2.2 particle size analysis determination parameters are set as: light source He-Ne laser lamp, wavelength 633nm, incident angle 173 °, viscosity 1.0031, RI 1.330, 25 ± 0.1 ℃, equilibration time 60s, each sample scanned 3 times and averaged.
And 2.3, adsorbing the sample liquid to be detected on a copper net by electron microscope analysis, naturally airing for 5-10 min, then carrying out negative staining by phosphotungstic acid, naturally airing, and then placing on an 80kV transmission electron microscope for observation.
3. Results of the experiment
3.1 initial determination of oyster peptide-Zinc nanoparticle formation
The oyster peptide solution containing 0.1-0.9% of zinc sulfate is adjusted to pH 3-11 respectively, and the light transmittance of the sample solution is measured, as shown in Table 1.
Table 1 light transmittance (%) of mixed solution of oyster peptide and zinc sulfate
Note: the same upper superscript different letters indicate significant differences (p <0.05), the same below; -means turbidity or precipitation.
As can be seen from table 1, the light transmittance of the mixed system increases with increasing pH, but decreases with increasing final mass concentration of zinc sulfate. Conditions capable of forming nanoparticles are summarized in table 2 according to the judgment conditions for nanoparticle formation.
As can be seen from table 2, oyster peptide cannot form nanoparticles with zinc sulfate at low final mass concentrations (0.4% and below). When the final mass concentration of zinc sulfate reaches 0.5% or more, oyster peptide can form nanoparticles with zinc sulfate, the minimum pH required is 6.0, and the minimum pH required for nanoparticle formation is increased along with the increase of the final mass concentration of zinc sulfate, and the pH range is also increased. When the final mass concentration of zinc sulfate reaches 0.9%, the pH value formed by the nanoparticles can reach 11 at most, and the pH range is increased to 3 units.
3.2 particle size distribution of oyster peptide-Zinc nanoparticles
The "nanoparticles" prepared under the conditions judged in the above study as being likely to produce oyster peptide-zinc nanoparticles were measured for particle size distribution using a particle size analyzer to determine whether nanoparticles were formed, and the results are shown in table 3.

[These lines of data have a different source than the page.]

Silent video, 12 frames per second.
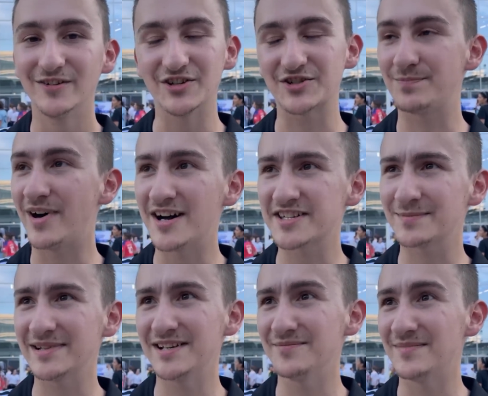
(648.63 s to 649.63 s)
which
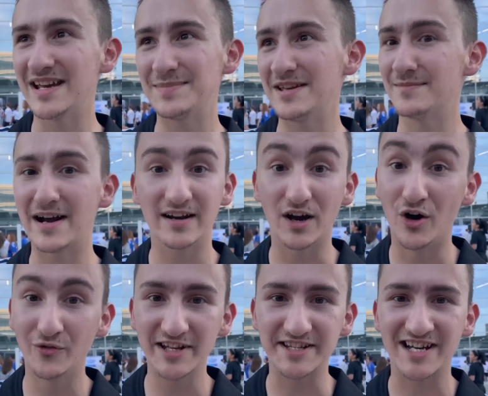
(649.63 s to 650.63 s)
possibly may be my
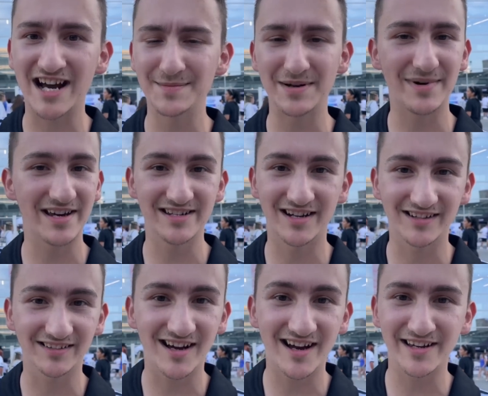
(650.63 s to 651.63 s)
only time in my
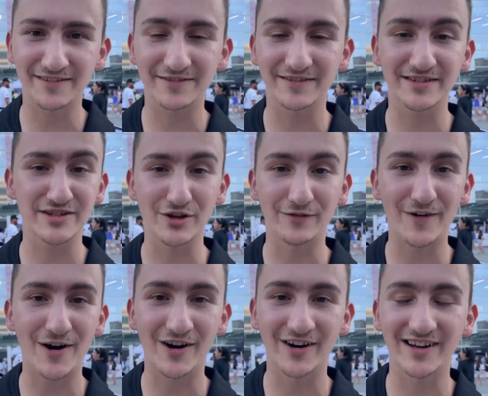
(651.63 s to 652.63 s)
young life so
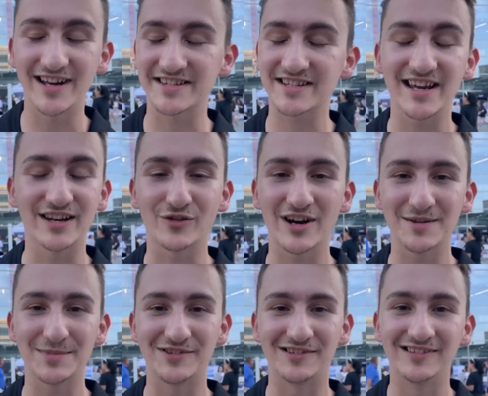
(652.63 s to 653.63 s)
far, it's incredible.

TABLE 3 particle size distribution of oyster peptide-Zinc nanoparticles
As is clear from Table 3, under the above conditions, nanoparticles having a particle diameter of 28 to 102nm were formed and the dispersibility was good (PDI < 0.4). It was found by analysis that the particle size increased with a decrease in pH and an increase in the final zinc mass concentration, which was consistent with the results of measurement of light transmittance.
3.3 Electron microscopy of oyster peptide-Zinc nanoparticles
To further confirm the formation of oyster peptide zinc nanoparticles, "nanoparticles" prepared in example 3 were observed by electron microscopy, and the results are shown in fig. 1. The formation of nanoparticles is clearly observed from fig. 1, and the size of the nanoparticles is substantially consistent with the results of the particle size analyzer. The results of the particle size analyzer and the electron microscopy analysis both confirmed the formation of nanoparticles, and the "nanoparticles" obtained in example 3 were the smallest in particle size in the conditions that nanoparticles could be formed.